私は精神科医で賛助会員としては初めての理事長でありますが、ノーチラス会とは以前より間接的に関わらせていただいておりました。さらに平成24年度からは副理事長に抜擢され、まさに当事者の皆様と膝を交えて活動させていただくようになり、初めて精神障がいの大変さを実感させていただいております。これは、私が長い間トレーニングを積み、逆に教官として後輩の医師に指導してきた「共感」という概念を超えるものだと感じています。今では、精神科医の言葉や製薬会社のセールスパーソンに当事者として反応してしまうようになりました。このような体験は大変貴重であります。また、これまで講演会などでお世話になった精神科医の皆様にも、このように当事者と非当事者が固い絆で結ばれた会は見たことないとお褒めの言葉をいただいております。

私は、現在のノーチラス会の特徴は、この当事者と非当事者の連携ではないかと思っています。同じ疾患を巡って当事者会と家族会が対立するような話も耳にしますが、ノーチラス会では双極性障がいに関わる皆様方に支えられています。定例会(集い)では当事者がご家族と一緒に参加されたり、臨床心理系の学生さんたちが参加したりします。講演会では双極性障がいを研究テーマとする科学者をお招きすることもあります。そこで生み出される一体感が日本全国、世界中に広がっていけば、いつの日かスティグマもバリアーも無くなるのではないかと想像します。

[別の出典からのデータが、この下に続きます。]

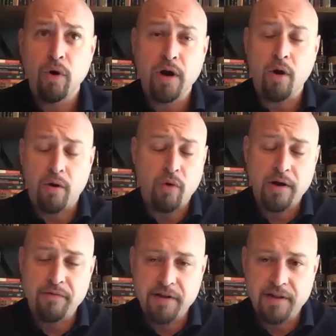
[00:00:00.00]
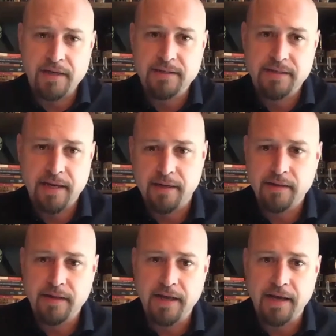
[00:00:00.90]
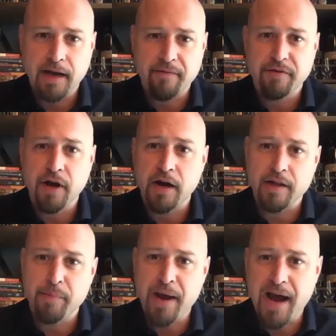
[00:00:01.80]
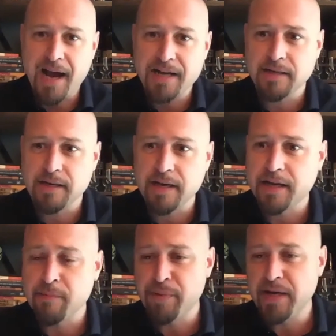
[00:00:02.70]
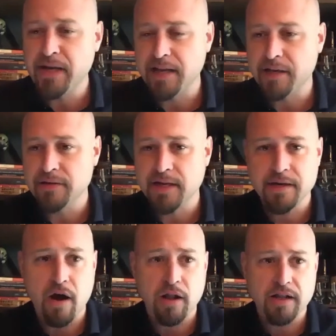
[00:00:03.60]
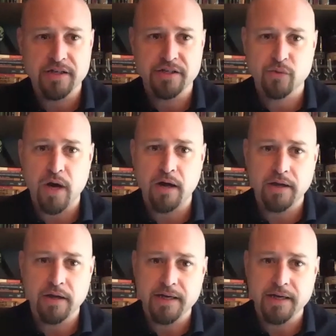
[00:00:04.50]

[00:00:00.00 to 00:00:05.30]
one of the things that I've done in the past, and it can be, like you said, knowledge as well,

逆に申しますと、ノーチラス会の一番大切な仕事のひとつは、会員が当事者・非当事者の枠を超えて一人一人仲よくすることではないかと思います。私たちが仲よくできなければ、社会に対してバリアを無くそう、スティグマを無くそうと叫んでも空しいばかりです。私たちは薬を飲み、精神療法も受け、生活指導も受けてはいるが、人間的に素晴らしいのだ、何より人として一番大切な心は少しも障がいされていないこと、そればかりか障がいを持ったことによって心はずっときれいでいるということを、ノーチラス会の活動を通して社会に理解していってもらおうではありませんか。

一人一人はちっぽけな存在でも、皆で一致団結すれば大きな力になる。ノーチラス会は、一人一人の絆の接着剤になれればいいと思っております。

私自身も、皆様の力で成長させていただいております。

何卒、皆様のお力でノーチラス会をさらに育てていただきたいと願っております。よろしくお願い申し上げます。